I was having a conversation with a coworker about all the recent strife and conflict in the world, and the question about the relevance of the work we do arose. When people are dying and so overwhelmed by hatred and anger, does it really make a difference to be focusing on play and recess?

I re-read Dr. King’s Letter from a Birmingham Jail every year in honor of his birthday because I believe it is one of the most beautiful and inspiring pieces of American writing ever penned. But in reflecting on this particular question—the importance and relevance of play during periods of unrest and antagonism—Dr. King’s writing on agape, one of the four major Greek words for love, is what came to mind.

“Agape is understanding, creative, redemptive good will toward all men. Agape is an overflowing love which seeks nothing in return.”

                                            -Dr. Martin Luther King, Jr., December, 1967

Play matters for a whole host of reasons, but perhaps most relevant for these current times, play matters because it provides an experiential basis for learning to love one another, even when we can’t agree.  Even when we don’t really like one another. Play teaches us how to get along.

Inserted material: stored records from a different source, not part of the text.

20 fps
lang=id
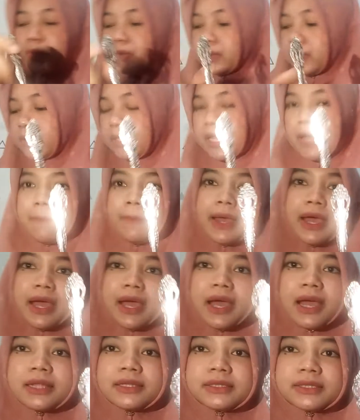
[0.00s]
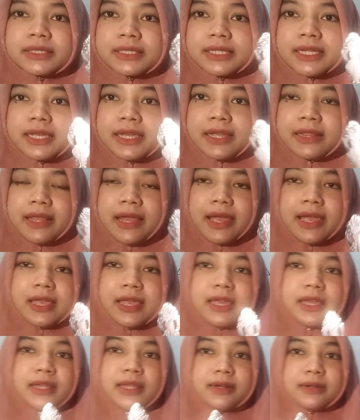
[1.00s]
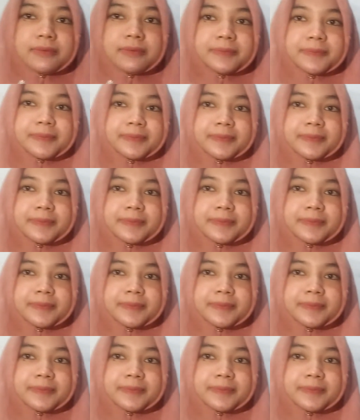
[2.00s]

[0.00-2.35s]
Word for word: butuh tambahan sedikit air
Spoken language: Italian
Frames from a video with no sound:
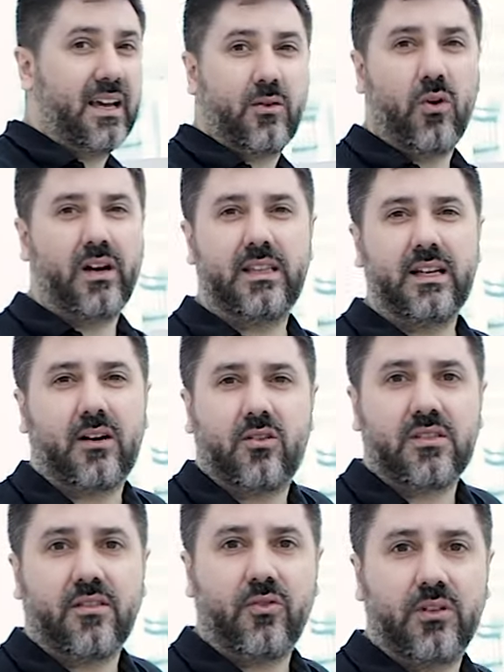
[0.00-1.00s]
che qualità,
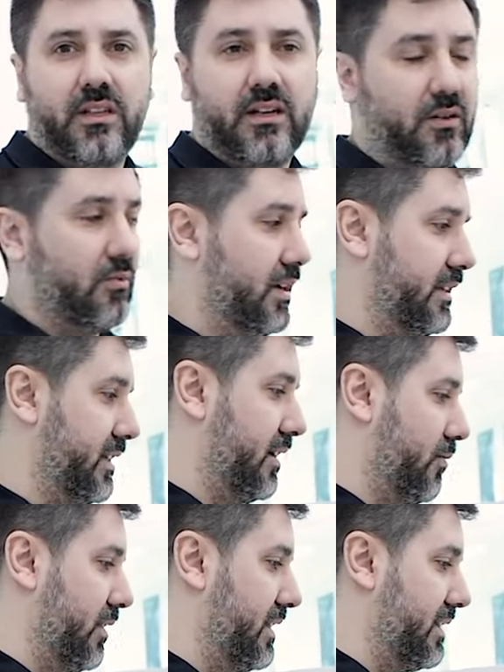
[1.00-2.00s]
cosa vuol dire qualità?
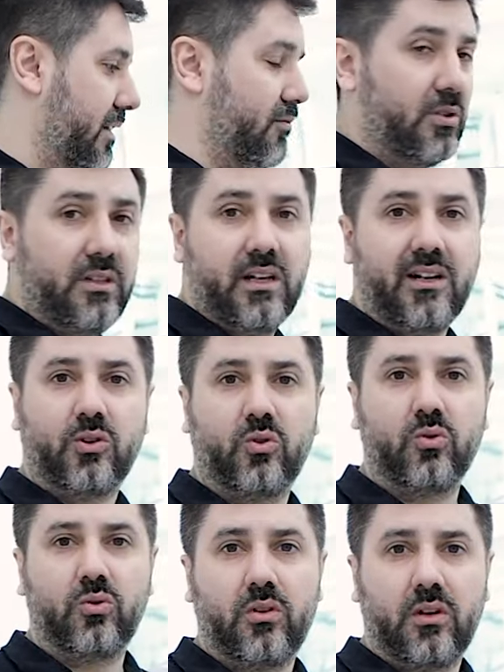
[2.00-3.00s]
Qualità vuol dire
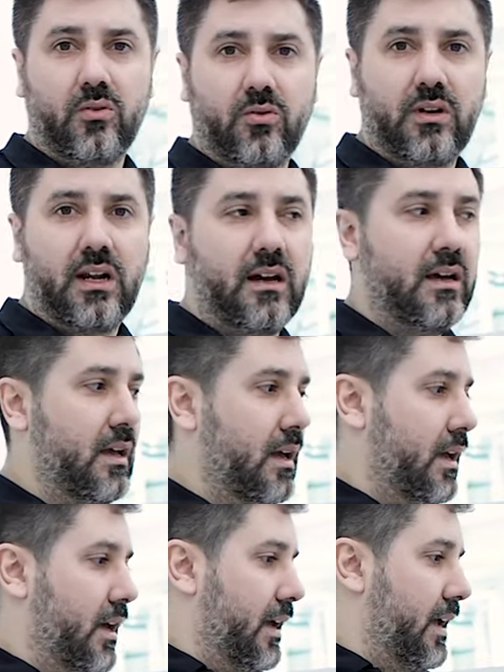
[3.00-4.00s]
tutto e nulla.
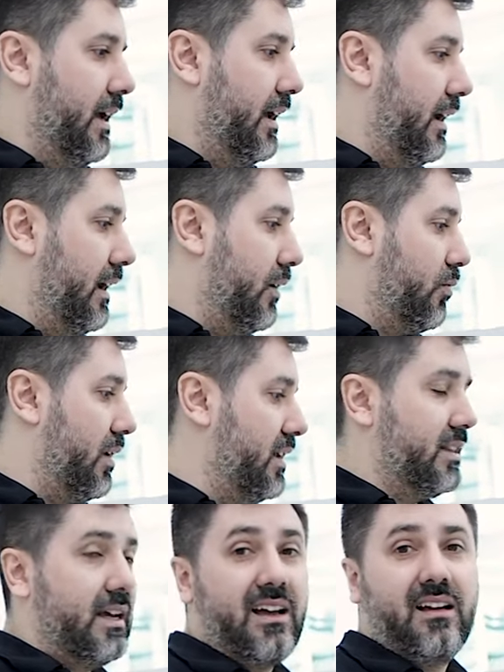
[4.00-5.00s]
Eh,
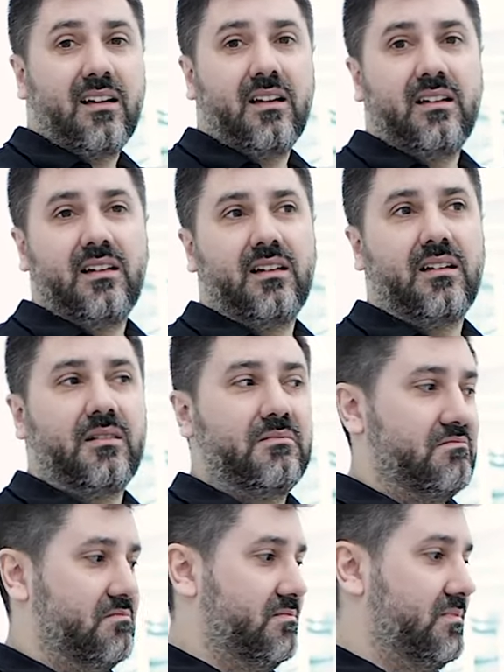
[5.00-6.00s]
qualità
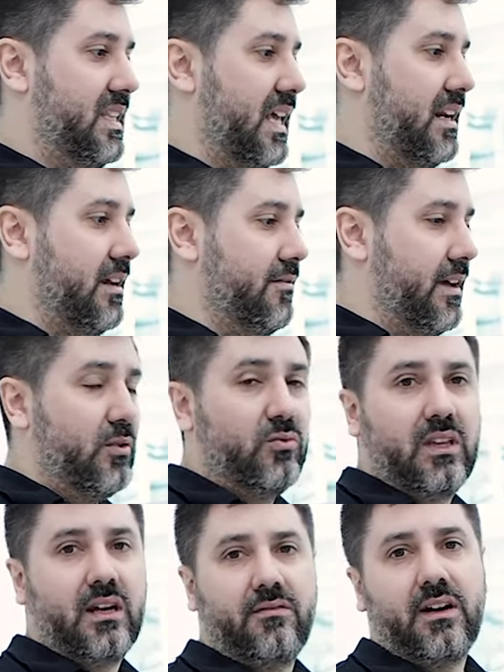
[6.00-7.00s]
ehm, è
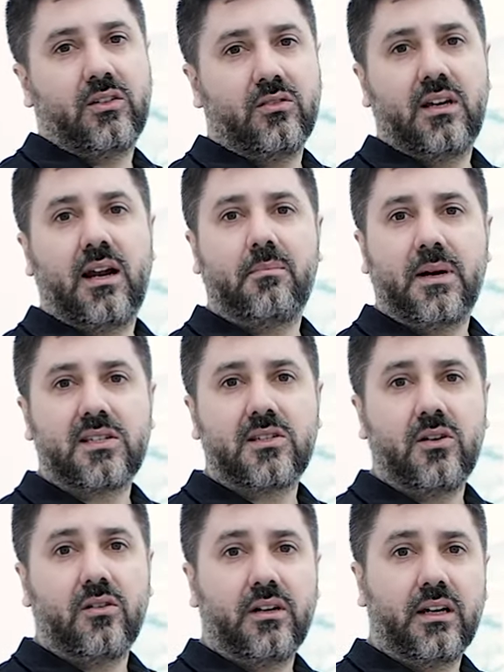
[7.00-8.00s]
un derivato della
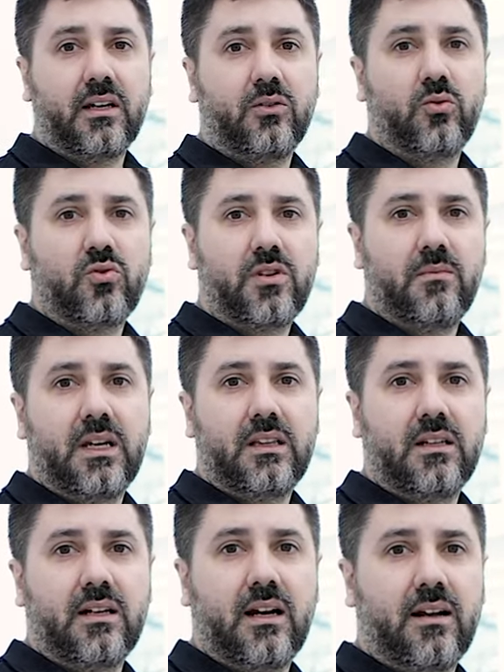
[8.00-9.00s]
passione che tu ci
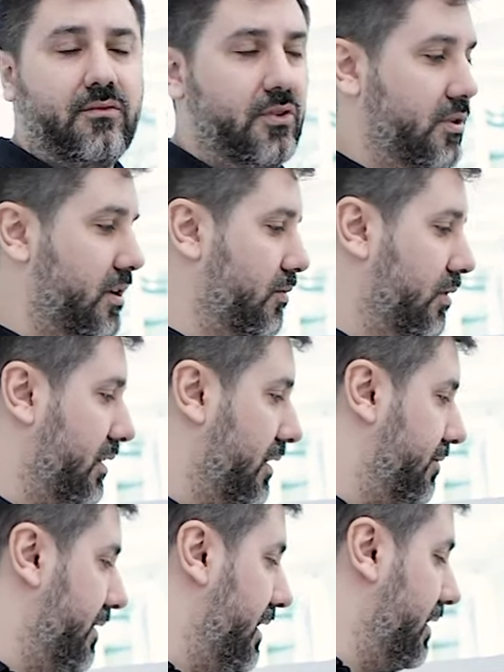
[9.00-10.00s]
metti nel lavoro, in quello che
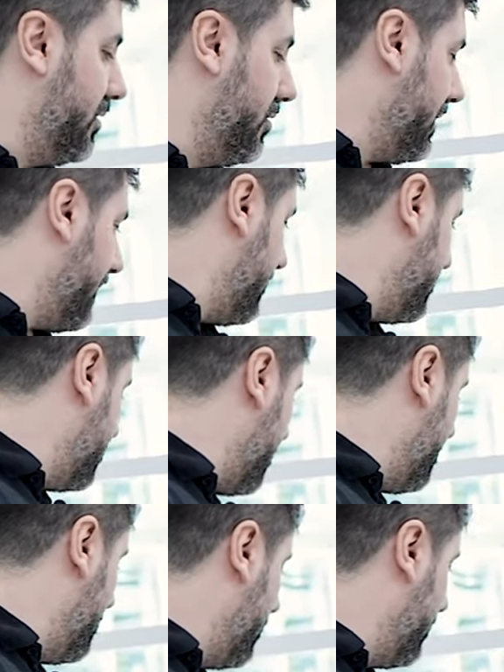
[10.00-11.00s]
fai. Noi
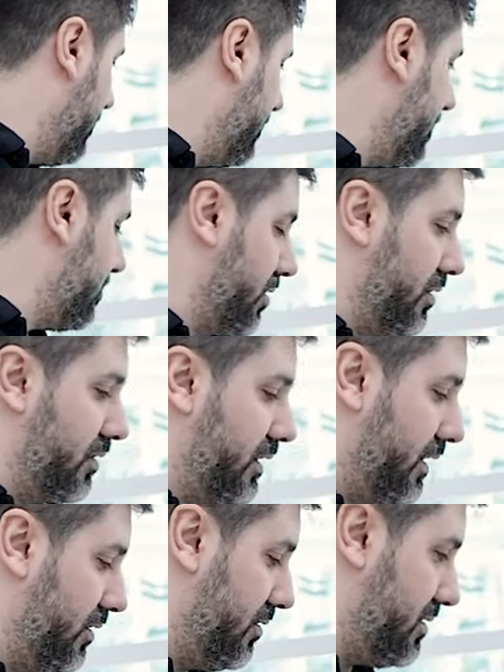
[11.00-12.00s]
realizziamo ogni giorno
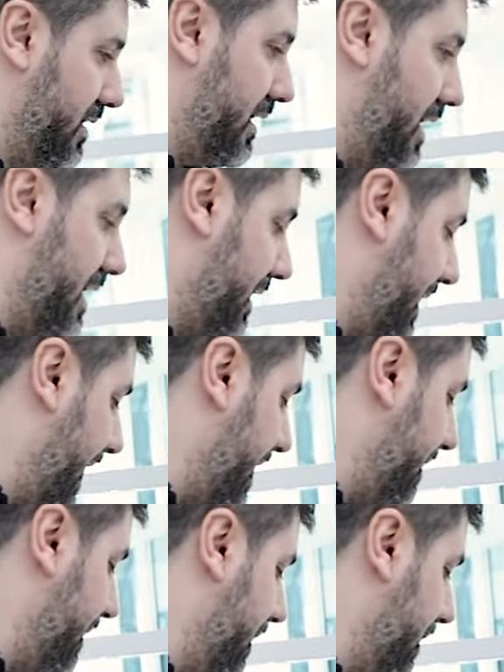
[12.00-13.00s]
che cosa?
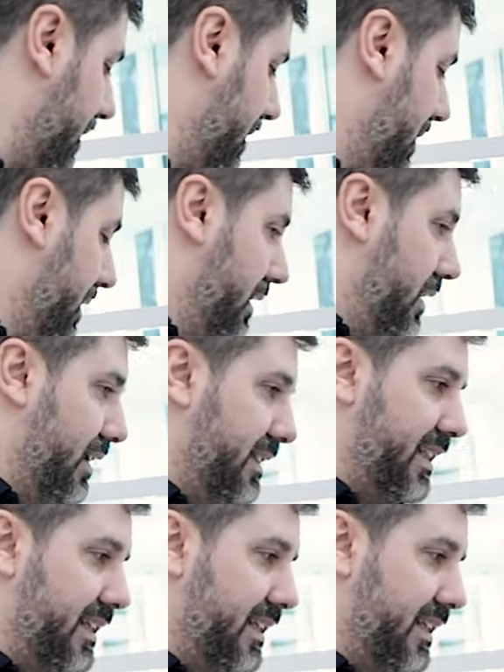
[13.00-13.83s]
Arcate eh,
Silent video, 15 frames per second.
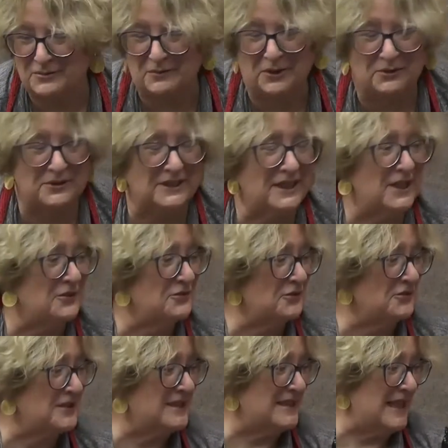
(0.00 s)
Meu Deus
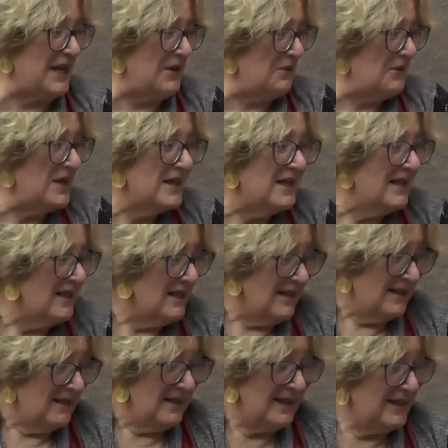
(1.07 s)
do céu!
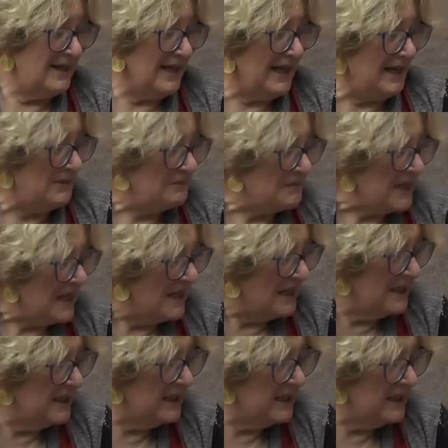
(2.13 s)
Ai, ai. E...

And, so while it may seem easy to dismiss play, recent events would suggest that nothing could be more important.

Play and Dr. King both also teach us that in attempting to change things for the better, the best place to start is by practicing kindness and empathy with ourselves. I am fond of saying that whatever the question, the answer is more love. But Dr. King said it better:

“I am convinced that love is the most durable power in the world. It is not an expression of impractical idealism, but of practical realism. Far from being the pious injunction of a Utopian dreamer, love is an absolute necessity for the survival of our civilization.”

                                            -Dr. Martin Luther King, Jr., 1957

Happy birthday, Dr. King. And happy birthday to us all.